What this task involves: When you copy from the entries that follow, take only the lines from the one with "Video frames at" down to the one with "[0:03.60-0:04.50]", keeping both ends and dropping every picture.

*** Task material Section Begins ***

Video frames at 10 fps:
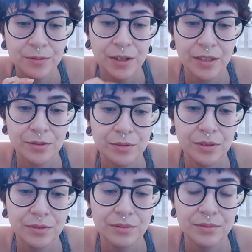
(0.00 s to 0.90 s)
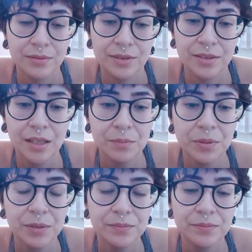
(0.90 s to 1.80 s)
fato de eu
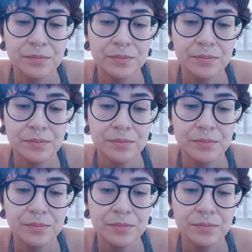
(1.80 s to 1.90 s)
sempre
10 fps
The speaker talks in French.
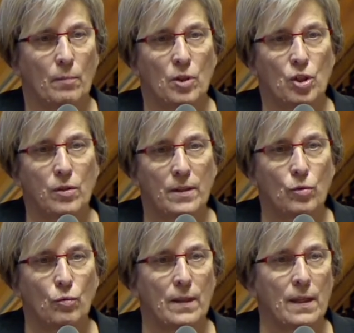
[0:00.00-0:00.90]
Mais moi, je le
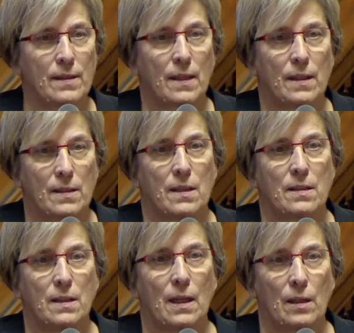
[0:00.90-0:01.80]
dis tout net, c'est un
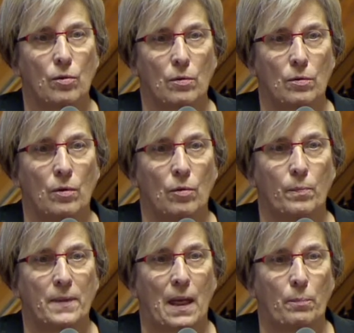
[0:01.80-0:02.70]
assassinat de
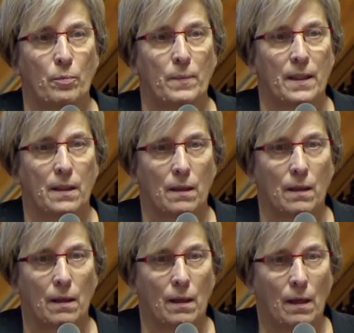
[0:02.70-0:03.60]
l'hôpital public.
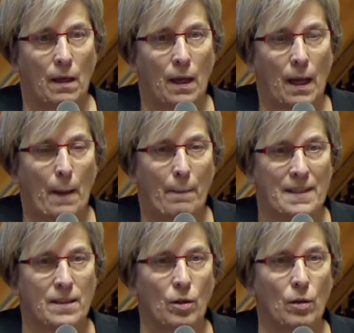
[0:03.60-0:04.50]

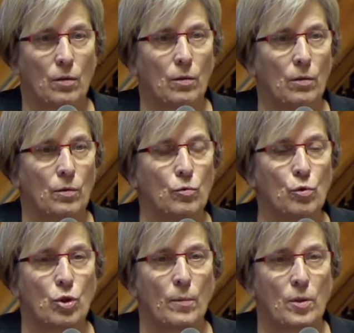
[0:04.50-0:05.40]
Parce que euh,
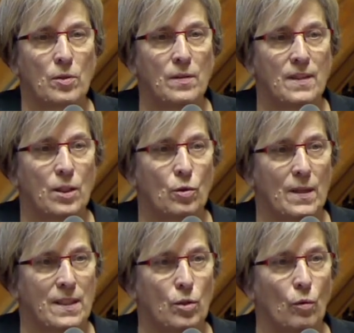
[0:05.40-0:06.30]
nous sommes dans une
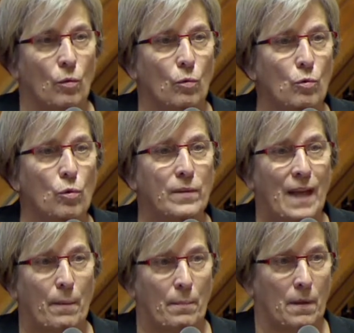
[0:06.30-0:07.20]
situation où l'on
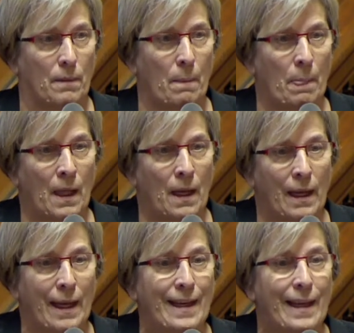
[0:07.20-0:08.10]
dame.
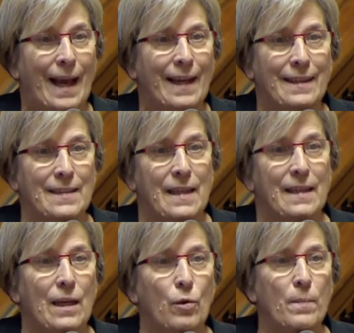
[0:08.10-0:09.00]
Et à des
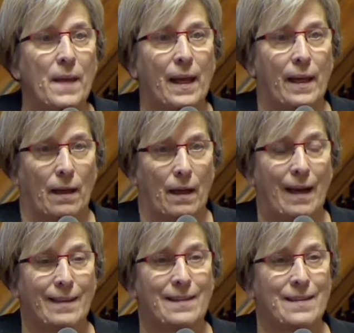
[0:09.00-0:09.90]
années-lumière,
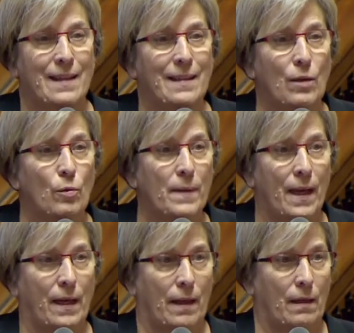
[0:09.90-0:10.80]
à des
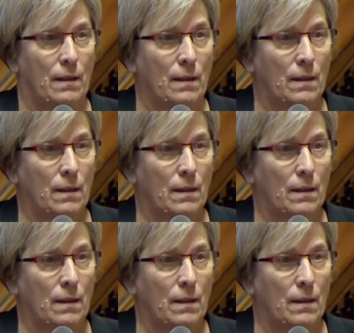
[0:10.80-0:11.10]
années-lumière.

*** Task material Section Ends ***
*** Task material Section Begins ***

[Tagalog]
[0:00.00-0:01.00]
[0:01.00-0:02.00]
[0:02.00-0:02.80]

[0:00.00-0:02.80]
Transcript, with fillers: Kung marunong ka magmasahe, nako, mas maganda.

*** Task material Section Ends ***

Task result:
Video frames at 10 fps:
(0.00 s to 0.90 s)
(0.90 s to 1.80 s)
fato de eu
(1.80 s to 1.90 s)
sempre
10 fps
The speaker talks in French.
[0:00.00-0:00.90]
Mais moi, je le
[0:00.90-0:01.80]
dis tout net, c'est un
[0:01.80-0:02.70]
assassinat de
[0:02.70-0:03.60]
l'hôpital public.
[0:03.60-0:04.50]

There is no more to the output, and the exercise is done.